The Imperial Japanese Army as Seen by a Junior Officer
Even when people know it’s wrong, the organization keeps rolling along. And as it keeps rolling on its own, as people grow intoxicated by it, they forget even what the mistake was. In the end it will surely collapse, but even after that happens, will they be able to realize it? What it was that went wrong.
The Imperial Japanese Army is the largest organization to have utterly collapsed over nearly the last hundred years. How on earth did it come to that? The author of this book declares it plainly: the Imperial Army destroyed itself. It fought an enemy it should never have fought, it had no idea how to fight even in the midst of fighting, and right up to the very end it failed even to come up with any proper strategy. And in the end it stopped thinking altogether and “tidied itself up,” convinced that things would somehow work out. As if bringing things to a close by committing seppuku.
The army, seen through the eyes of the author, who lived through this entire process as one of those at the very bottom of the organization, is wretched beyond words.

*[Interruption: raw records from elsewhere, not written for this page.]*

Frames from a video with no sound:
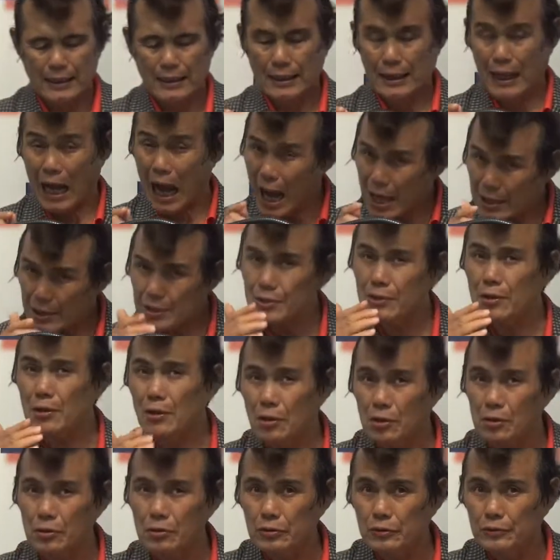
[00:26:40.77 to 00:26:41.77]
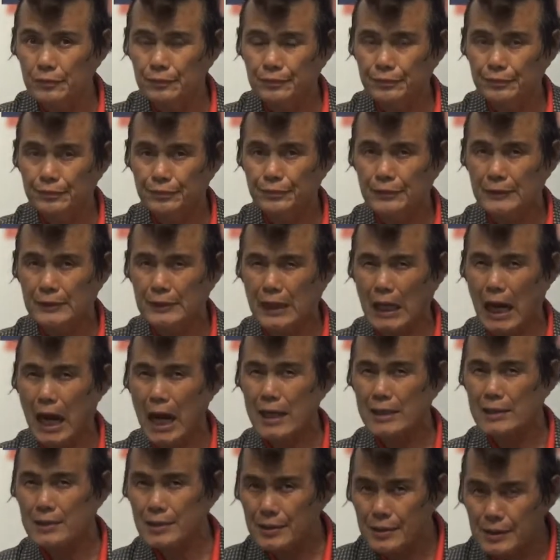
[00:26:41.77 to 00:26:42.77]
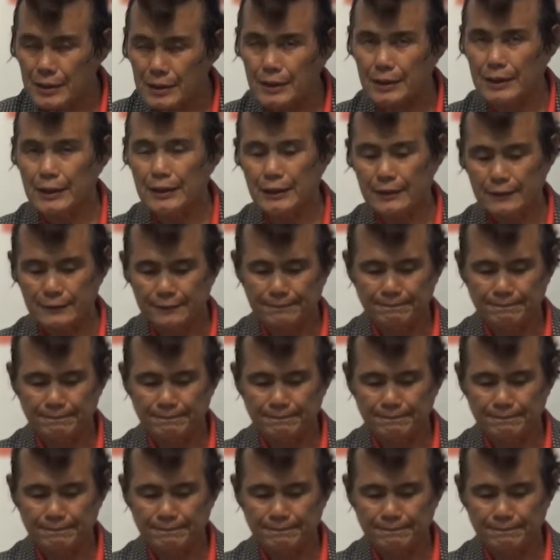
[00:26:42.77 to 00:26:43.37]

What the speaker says: God's law, God's degree,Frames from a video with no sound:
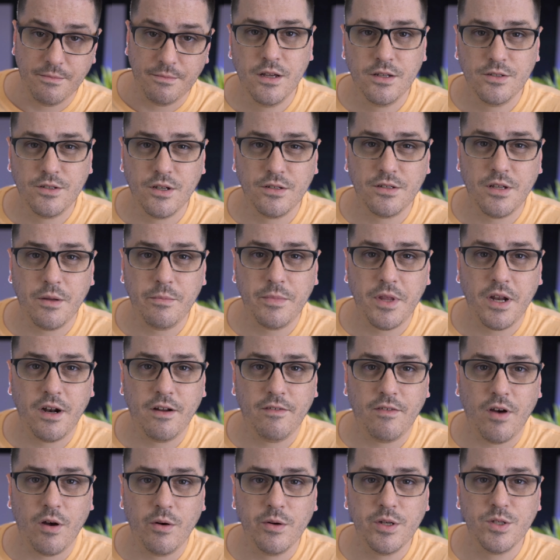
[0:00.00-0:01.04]
So something I've
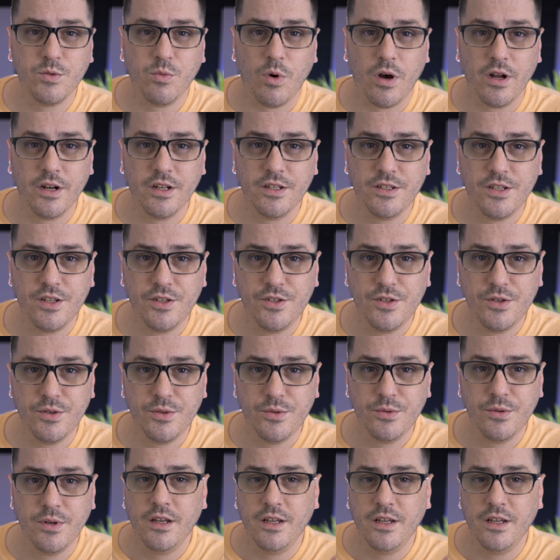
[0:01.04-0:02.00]
always wanted to do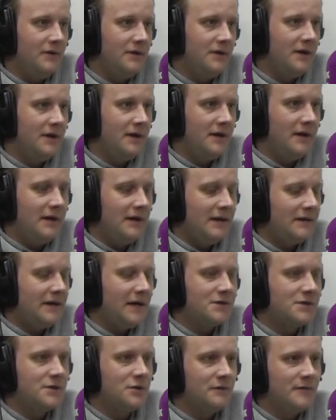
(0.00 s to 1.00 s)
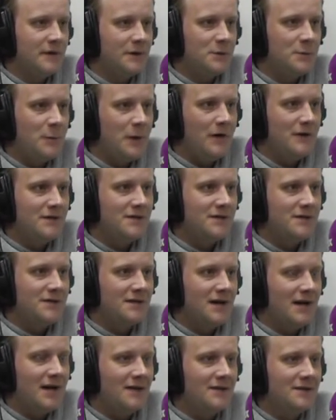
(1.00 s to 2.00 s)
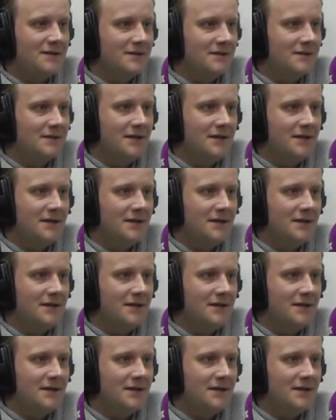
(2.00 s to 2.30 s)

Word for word: And that sort of experience in the sidesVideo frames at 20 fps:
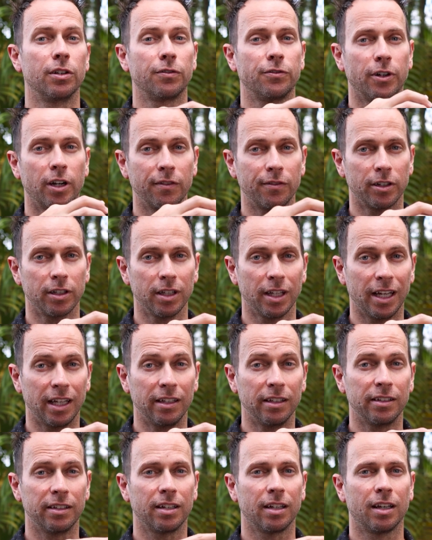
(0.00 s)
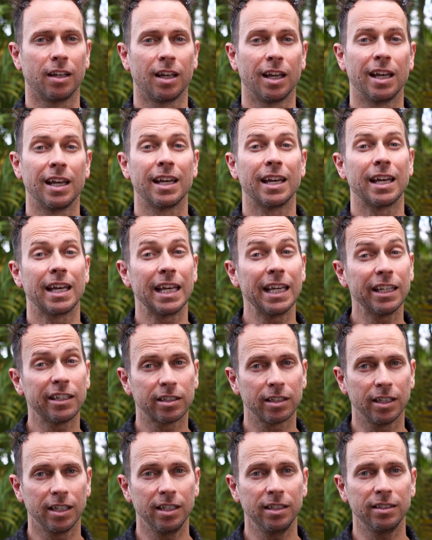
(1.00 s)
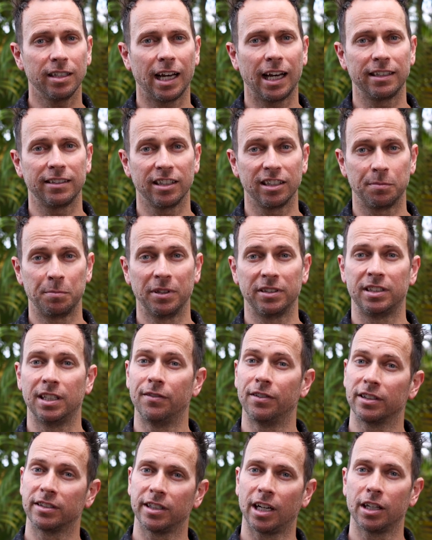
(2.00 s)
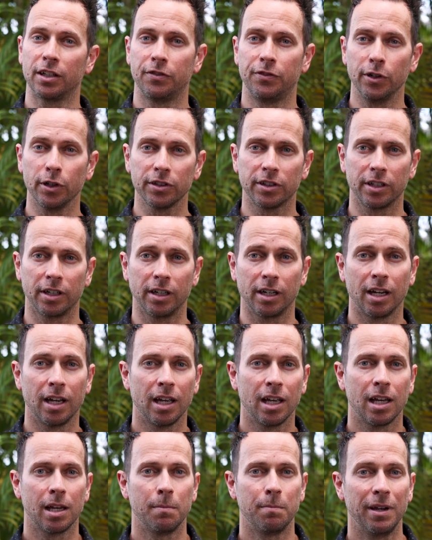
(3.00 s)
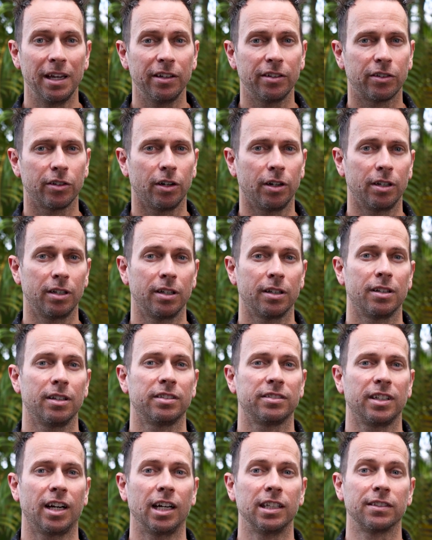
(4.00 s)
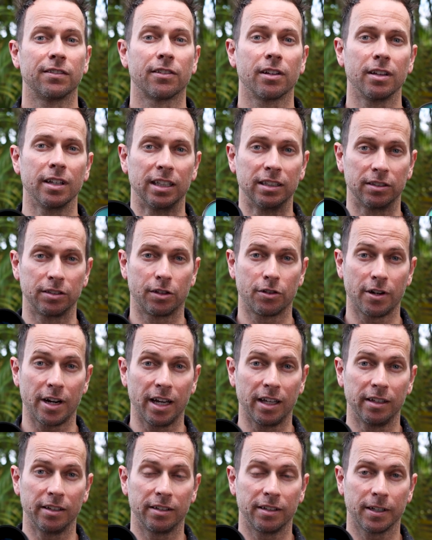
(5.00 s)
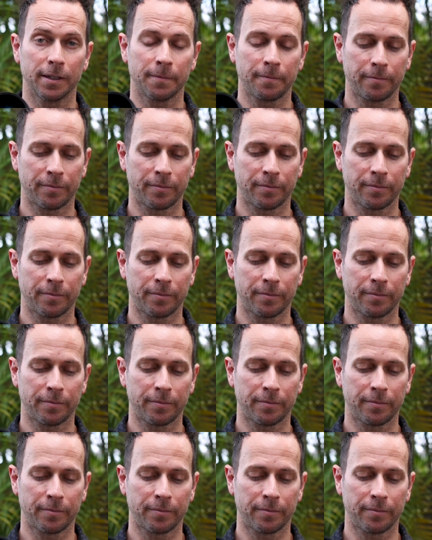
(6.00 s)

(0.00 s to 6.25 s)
the front of your lens. Each lens has a specific size filter based on the size of the lens threads.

Each and every dreadful thing he went through is lamentable. Yet the overwhelming majority of the army had no awareness of any of it. Rather than how to defeat the enemy, what mattered more was how one appeared in the eyes of the comrade standing right beside them. And so they drove themselves to exhaustion. Winning was not what mattered; what mattered more was that they were doing something, making some kind of effort. No one could raise an objection to this. Even a bare minimum of rationality became a betrayal of the organization. In the end, they burned up all their strength merely scrambling to keep the thing rolling along.
As I read this book, I find myself thinking. This aspect of organizations is surely not unique to the Japanese army. The people who silence their members, claiming they must sacrifice for the organization or for some great cause, are all the same. Defeat is preordained. They don’t even know what they themselves are doing. If they truly had such resolve, the proper order of things would be to devise a real solution. I’d like to make them read this book a hundred times over. Of course, there’s no chance they’ll read it, and even if they did, no chance they’d understand. It draws nothing but sighs.
20191005
Yamamoto Shichihei. 2016. The Imperial Japanese Army as Seen by a Junior Officer. Translated by Choi Yong-woo. Geulhangari.